In my corner of the world, dogs are barking and splashing in the ocean. A wave rises and lifts a chocolate lab, his feet kicking wildly underneath him. The sun is still quiet in the sky but the breeze is warm. It’s incredible to me that here, everything moves along as if nothing has changed. And just two hours north, grief hangs in the air.
I don’t know the answers. I don’t know. I don’t know. I don’t know. And I realize that I am human, just as everyone else, and so I’m perhaps not meant to understand. But I still want answers.
I know God doesn’t bring these things to us, or abandon us in their wake. I know pain is not from Him and His goal is to bring us through each hardship we face. But it hurts my heart that these tragedies are so prevalent and sometimes there are no words to heal.
Sometimes we can speak God’s truth over and over, and everything still hurts. And it’s not that it’s any less true, but faced with loss after loss after loss, the heaviness still presses upon us. And we can’t quite break free.
I guess, honestly, where everything starts is when we choose to channel our grief productively—making change, making noise, loving others. When we decide to show up for the people who are hurting—in both quiet and loud ways—to let them know we’re here.
Yes, there is political change, active change, dramatic change—but sometimes these big changes make us feel so small. Can we change the world with our single voice? Yes, we can and we must by whatever means makes sense to us. But at the core of everything we do or say, there has to be light.

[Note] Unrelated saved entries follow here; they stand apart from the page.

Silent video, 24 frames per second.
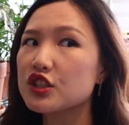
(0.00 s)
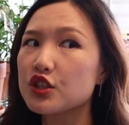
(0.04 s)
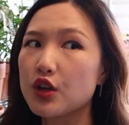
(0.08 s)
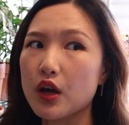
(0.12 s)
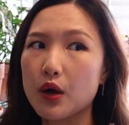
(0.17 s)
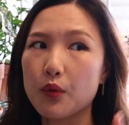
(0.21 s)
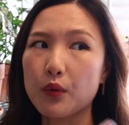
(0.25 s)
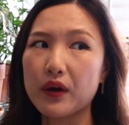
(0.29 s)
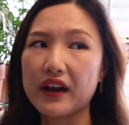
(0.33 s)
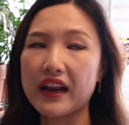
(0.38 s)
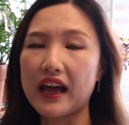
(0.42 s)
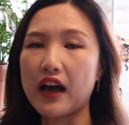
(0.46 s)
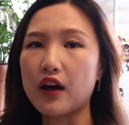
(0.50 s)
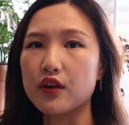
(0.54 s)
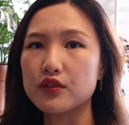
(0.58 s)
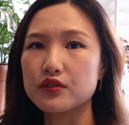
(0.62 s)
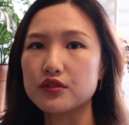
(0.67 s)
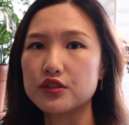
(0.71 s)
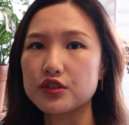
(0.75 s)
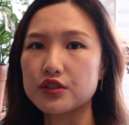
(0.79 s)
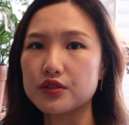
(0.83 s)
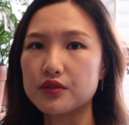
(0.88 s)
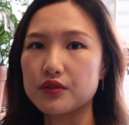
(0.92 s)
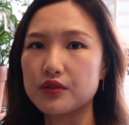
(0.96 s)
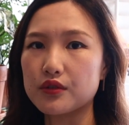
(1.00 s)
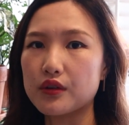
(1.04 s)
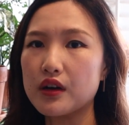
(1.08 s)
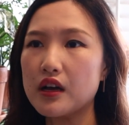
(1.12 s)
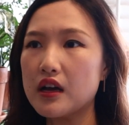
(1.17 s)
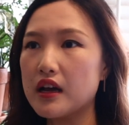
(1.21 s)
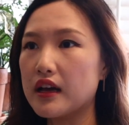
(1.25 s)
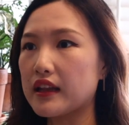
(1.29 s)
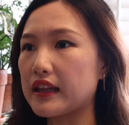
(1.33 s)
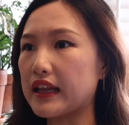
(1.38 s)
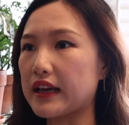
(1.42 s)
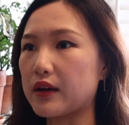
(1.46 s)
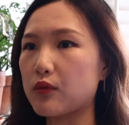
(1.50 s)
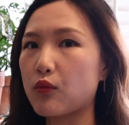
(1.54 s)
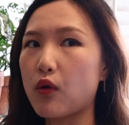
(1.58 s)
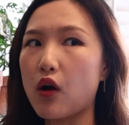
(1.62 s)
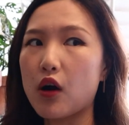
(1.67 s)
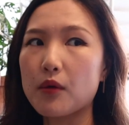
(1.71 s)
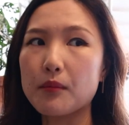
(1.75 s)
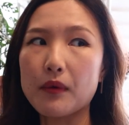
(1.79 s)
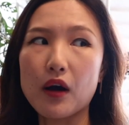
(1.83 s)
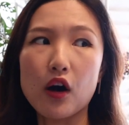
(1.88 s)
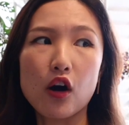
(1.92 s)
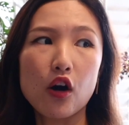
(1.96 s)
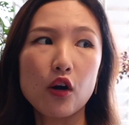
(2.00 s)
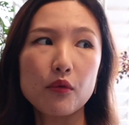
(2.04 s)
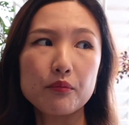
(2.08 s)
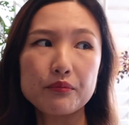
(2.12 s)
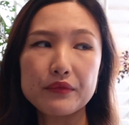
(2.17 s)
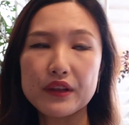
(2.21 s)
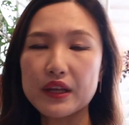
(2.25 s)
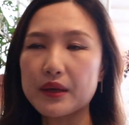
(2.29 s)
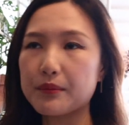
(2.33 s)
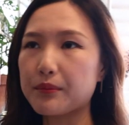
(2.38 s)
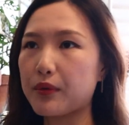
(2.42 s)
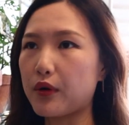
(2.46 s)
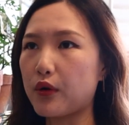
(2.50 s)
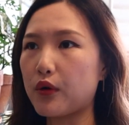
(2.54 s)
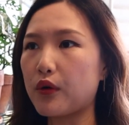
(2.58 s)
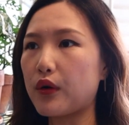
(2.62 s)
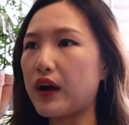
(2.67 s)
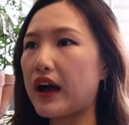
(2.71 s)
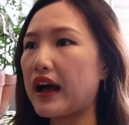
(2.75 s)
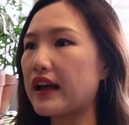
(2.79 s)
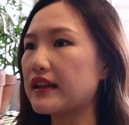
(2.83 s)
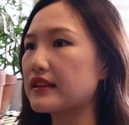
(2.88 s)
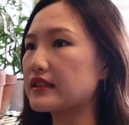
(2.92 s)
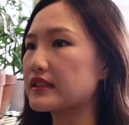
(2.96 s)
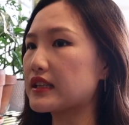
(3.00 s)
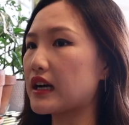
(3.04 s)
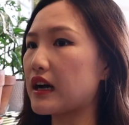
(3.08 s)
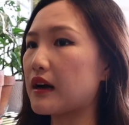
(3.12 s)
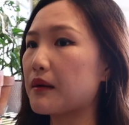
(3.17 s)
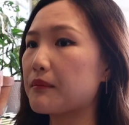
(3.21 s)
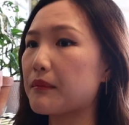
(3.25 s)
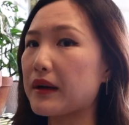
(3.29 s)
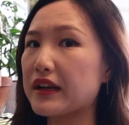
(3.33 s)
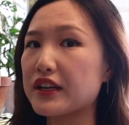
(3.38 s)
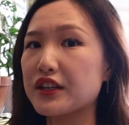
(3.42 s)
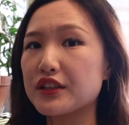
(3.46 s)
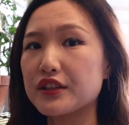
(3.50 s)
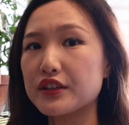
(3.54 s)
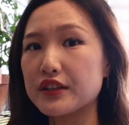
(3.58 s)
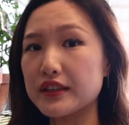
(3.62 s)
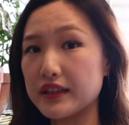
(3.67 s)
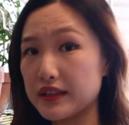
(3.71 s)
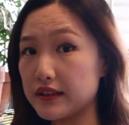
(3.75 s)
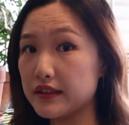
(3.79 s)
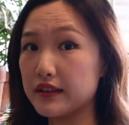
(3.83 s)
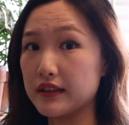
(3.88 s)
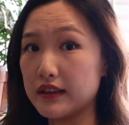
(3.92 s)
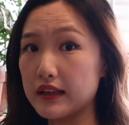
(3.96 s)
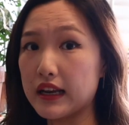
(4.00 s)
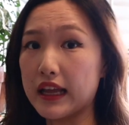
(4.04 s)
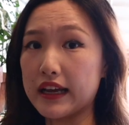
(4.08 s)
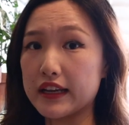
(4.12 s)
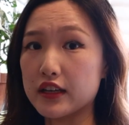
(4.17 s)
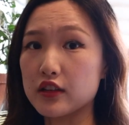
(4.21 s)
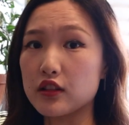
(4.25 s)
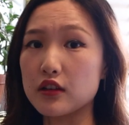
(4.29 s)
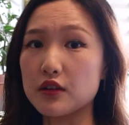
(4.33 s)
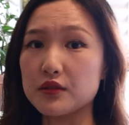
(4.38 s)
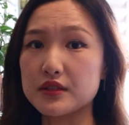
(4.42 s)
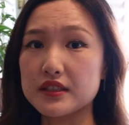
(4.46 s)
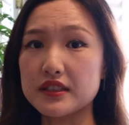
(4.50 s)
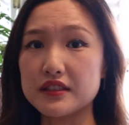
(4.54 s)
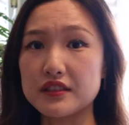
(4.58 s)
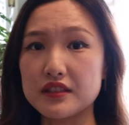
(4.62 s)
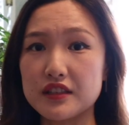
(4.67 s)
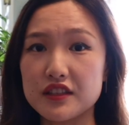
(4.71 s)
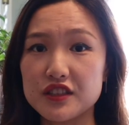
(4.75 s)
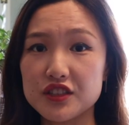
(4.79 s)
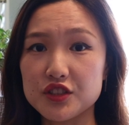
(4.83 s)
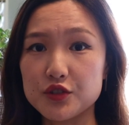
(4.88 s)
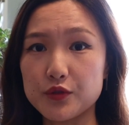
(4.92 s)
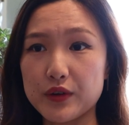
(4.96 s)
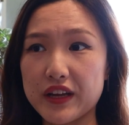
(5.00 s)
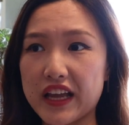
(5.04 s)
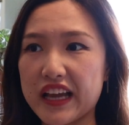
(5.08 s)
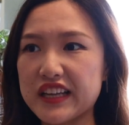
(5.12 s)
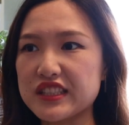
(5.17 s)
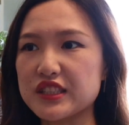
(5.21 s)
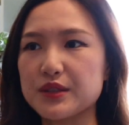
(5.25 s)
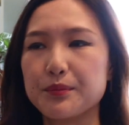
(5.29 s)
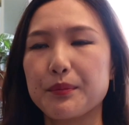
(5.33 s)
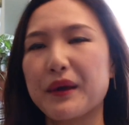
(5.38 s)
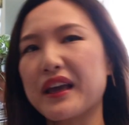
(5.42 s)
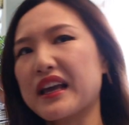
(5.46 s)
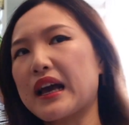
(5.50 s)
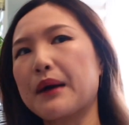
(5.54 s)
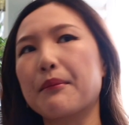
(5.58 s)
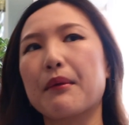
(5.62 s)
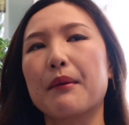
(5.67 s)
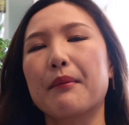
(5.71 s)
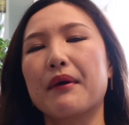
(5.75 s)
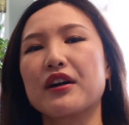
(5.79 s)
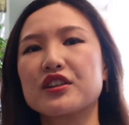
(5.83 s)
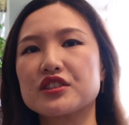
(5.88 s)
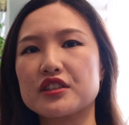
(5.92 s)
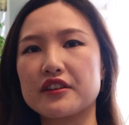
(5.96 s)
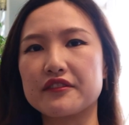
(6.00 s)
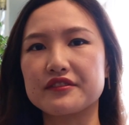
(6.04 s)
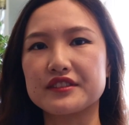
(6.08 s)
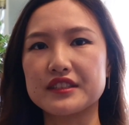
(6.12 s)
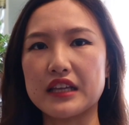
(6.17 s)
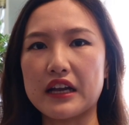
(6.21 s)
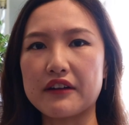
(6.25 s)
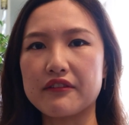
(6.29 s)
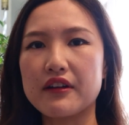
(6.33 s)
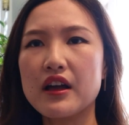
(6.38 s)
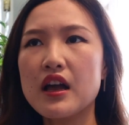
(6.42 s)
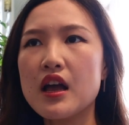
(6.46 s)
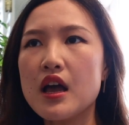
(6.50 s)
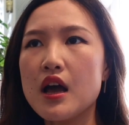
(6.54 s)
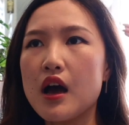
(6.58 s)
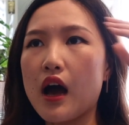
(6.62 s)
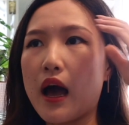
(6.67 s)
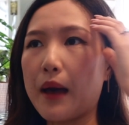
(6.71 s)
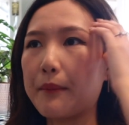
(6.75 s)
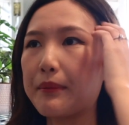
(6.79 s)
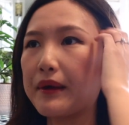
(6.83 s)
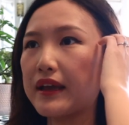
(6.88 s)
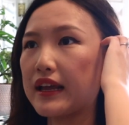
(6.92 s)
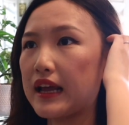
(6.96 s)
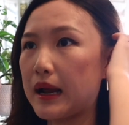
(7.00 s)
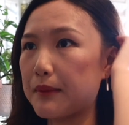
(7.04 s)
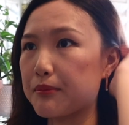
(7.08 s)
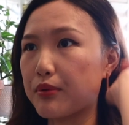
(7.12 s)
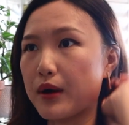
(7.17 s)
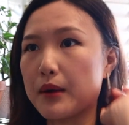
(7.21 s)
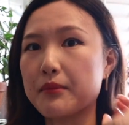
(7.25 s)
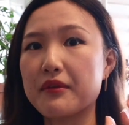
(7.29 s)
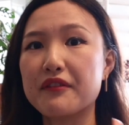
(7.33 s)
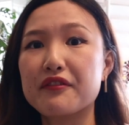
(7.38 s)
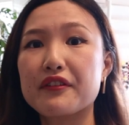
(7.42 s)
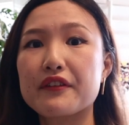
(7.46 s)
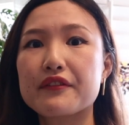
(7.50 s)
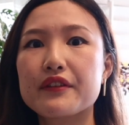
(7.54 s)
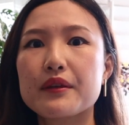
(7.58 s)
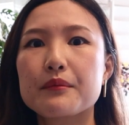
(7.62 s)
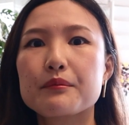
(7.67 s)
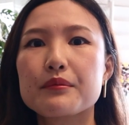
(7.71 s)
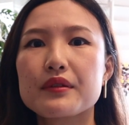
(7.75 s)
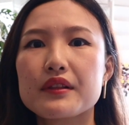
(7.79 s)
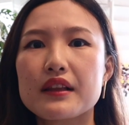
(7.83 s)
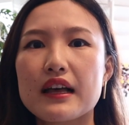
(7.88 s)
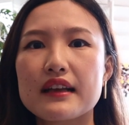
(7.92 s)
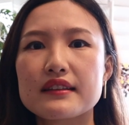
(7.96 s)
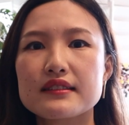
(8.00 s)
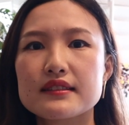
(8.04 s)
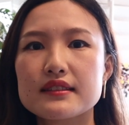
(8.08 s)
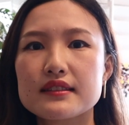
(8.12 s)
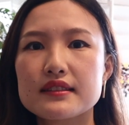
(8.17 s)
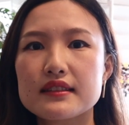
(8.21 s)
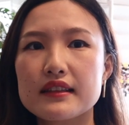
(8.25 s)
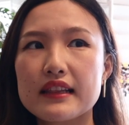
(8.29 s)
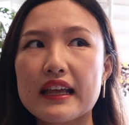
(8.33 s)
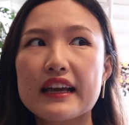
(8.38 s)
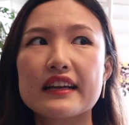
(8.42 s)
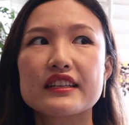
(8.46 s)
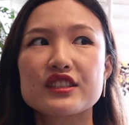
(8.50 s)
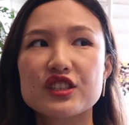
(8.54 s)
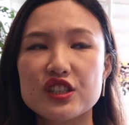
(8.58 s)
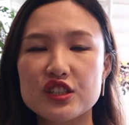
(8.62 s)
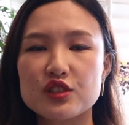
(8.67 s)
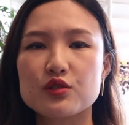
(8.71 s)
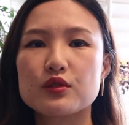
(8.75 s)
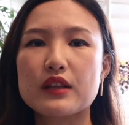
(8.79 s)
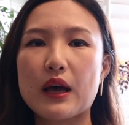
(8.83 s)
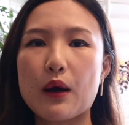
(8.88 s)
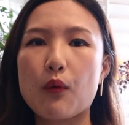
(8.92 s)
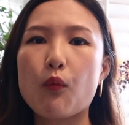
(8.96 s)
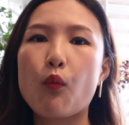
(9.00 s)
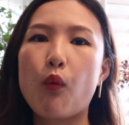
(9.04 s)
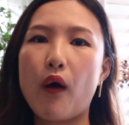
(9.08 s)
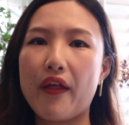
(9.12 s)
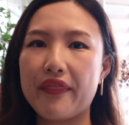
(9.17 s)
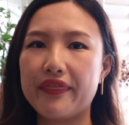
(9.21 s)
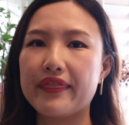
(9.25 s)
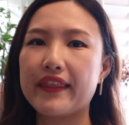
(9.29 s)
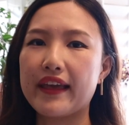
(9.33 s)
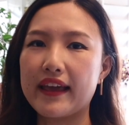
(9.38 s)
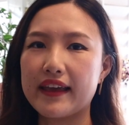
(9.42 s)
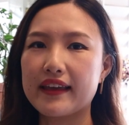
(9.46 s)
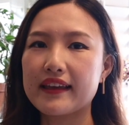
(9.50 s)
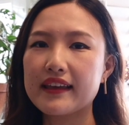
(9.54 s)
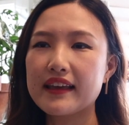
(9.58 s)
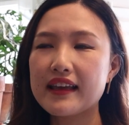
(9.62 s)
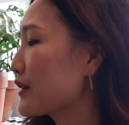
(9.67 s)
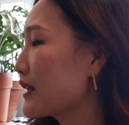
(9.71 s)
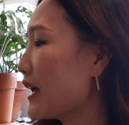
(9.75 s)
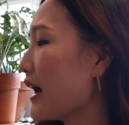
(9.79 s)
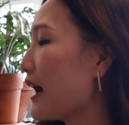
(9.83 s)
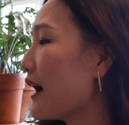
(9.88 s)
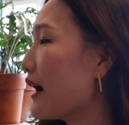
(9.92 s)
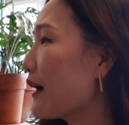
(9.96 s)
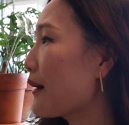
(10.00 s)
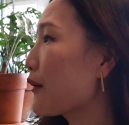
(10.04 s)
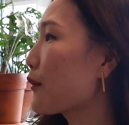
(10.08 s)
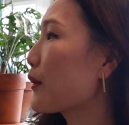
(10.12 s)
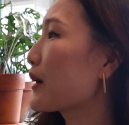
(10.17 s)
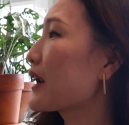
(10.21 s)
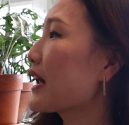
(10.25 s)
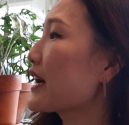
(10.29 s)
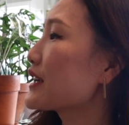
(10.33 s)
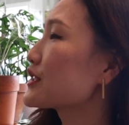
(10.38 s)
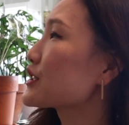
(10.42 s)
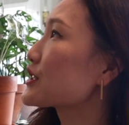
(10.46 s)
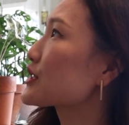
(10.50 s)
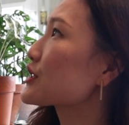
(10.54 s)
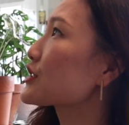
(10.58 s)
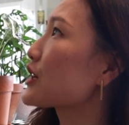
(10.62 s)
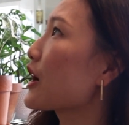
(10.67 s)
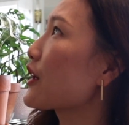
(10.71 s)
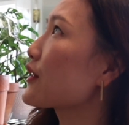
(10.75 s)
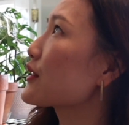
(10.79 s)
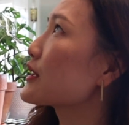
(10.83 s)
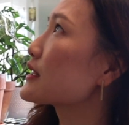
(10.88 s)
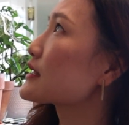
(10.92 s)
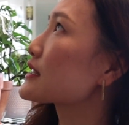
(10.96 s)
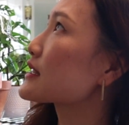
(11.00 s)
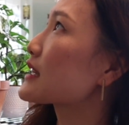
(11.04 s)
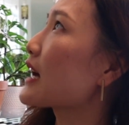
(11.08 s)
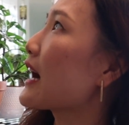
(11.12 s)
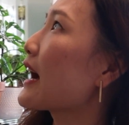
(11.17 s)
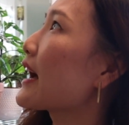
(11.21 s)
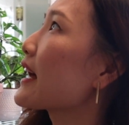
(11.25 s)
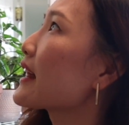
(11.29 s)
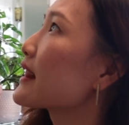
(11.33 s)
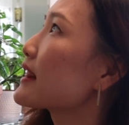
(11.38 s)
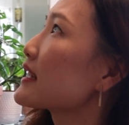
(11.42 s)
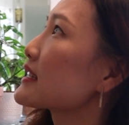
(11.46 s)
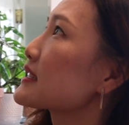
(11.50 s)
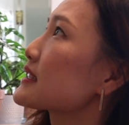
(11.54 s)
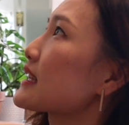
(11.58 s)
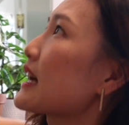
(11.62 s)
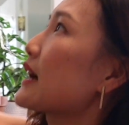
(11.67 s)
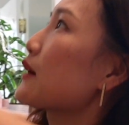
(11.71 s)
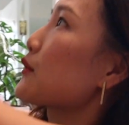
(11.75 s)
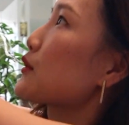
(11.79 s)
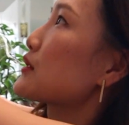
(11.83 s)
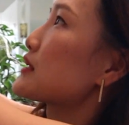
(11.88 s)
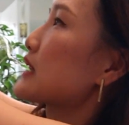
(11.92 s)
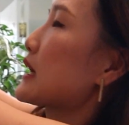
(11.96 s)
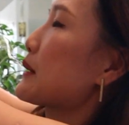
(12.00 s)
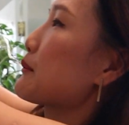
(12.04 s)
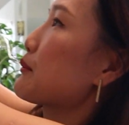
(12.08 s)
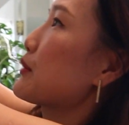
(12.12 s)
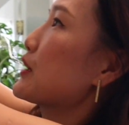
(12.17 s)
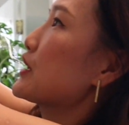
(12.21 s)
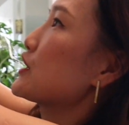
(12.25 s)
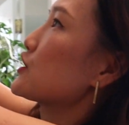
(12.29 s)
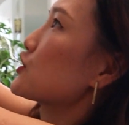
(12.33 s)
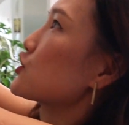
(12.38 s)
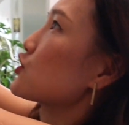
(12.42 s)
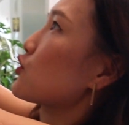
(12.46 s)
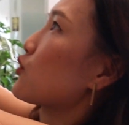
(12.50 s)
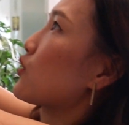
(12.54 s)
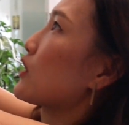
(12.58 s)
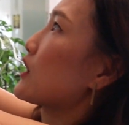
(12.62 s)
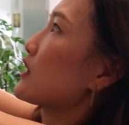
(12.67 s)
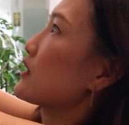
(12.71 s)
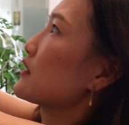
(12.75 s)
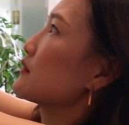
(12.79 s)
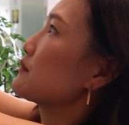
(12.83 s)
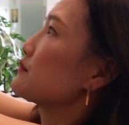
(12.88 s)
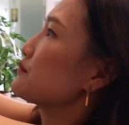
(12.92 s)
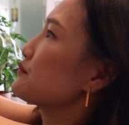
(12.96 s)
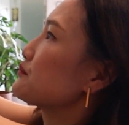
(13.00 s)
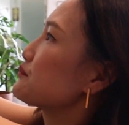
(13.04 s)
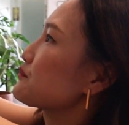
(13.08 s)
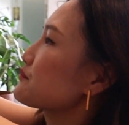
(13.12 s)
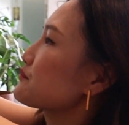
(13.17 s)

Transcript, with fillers: So I went out to like Walmart, Home Depot, and my like closest nursery. I just picked up a bunch of stuff. I picked up probably 15 plants, like just that one day. But yeah, when I just got this guy was like pretty short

In the aftermath of grief, we must bring light to these dark places. We must remind the ones who are aching, and even ourselves, that we are not alone.
That’s where it starts, that’s where it continues, that’s the hope and the healing—when we surround one another in love. When we stop making people’s pain political and just be there for them first. When we acknowledge the difficultly without diminishing the grieving process. When we allow people to break, and lash out, and cry, and move at their own pace and in their own ways, all the while never leaving their side.
Maybe it’s not even about understanding the ‘why’ behind what happens, but understanding that the aftermath is the most important part. Pain will happen. But what will we choose to do after? How will we continue? How will we love? How will we rise?
I guess this is my message, my thoughts poured out on the page for everyone who has been affected by the mass shootings over the past few years. Sometimes I don’t outwardly write about these things because they are painful, and because when I write about one event and not another it makes me feel as if I’m undervaluing some people’s grief—which isn’t true!
Sometimes there just are no words, and so I choose to write about light, about love, about happiness so that there’s a little less sadness in the world. I’ll admit that maybe that’s not the best process, and hopefully you’ll forgive my humanness. But at the end of the day, I come to you with these words from my heart and this podcast of me processing, and packaging everything to you in the best way I can.
In all the pain and above all else—please know that you are not alone. None of us are alone. So what we do in a world where grief is so prevalent? We love. We love. We love.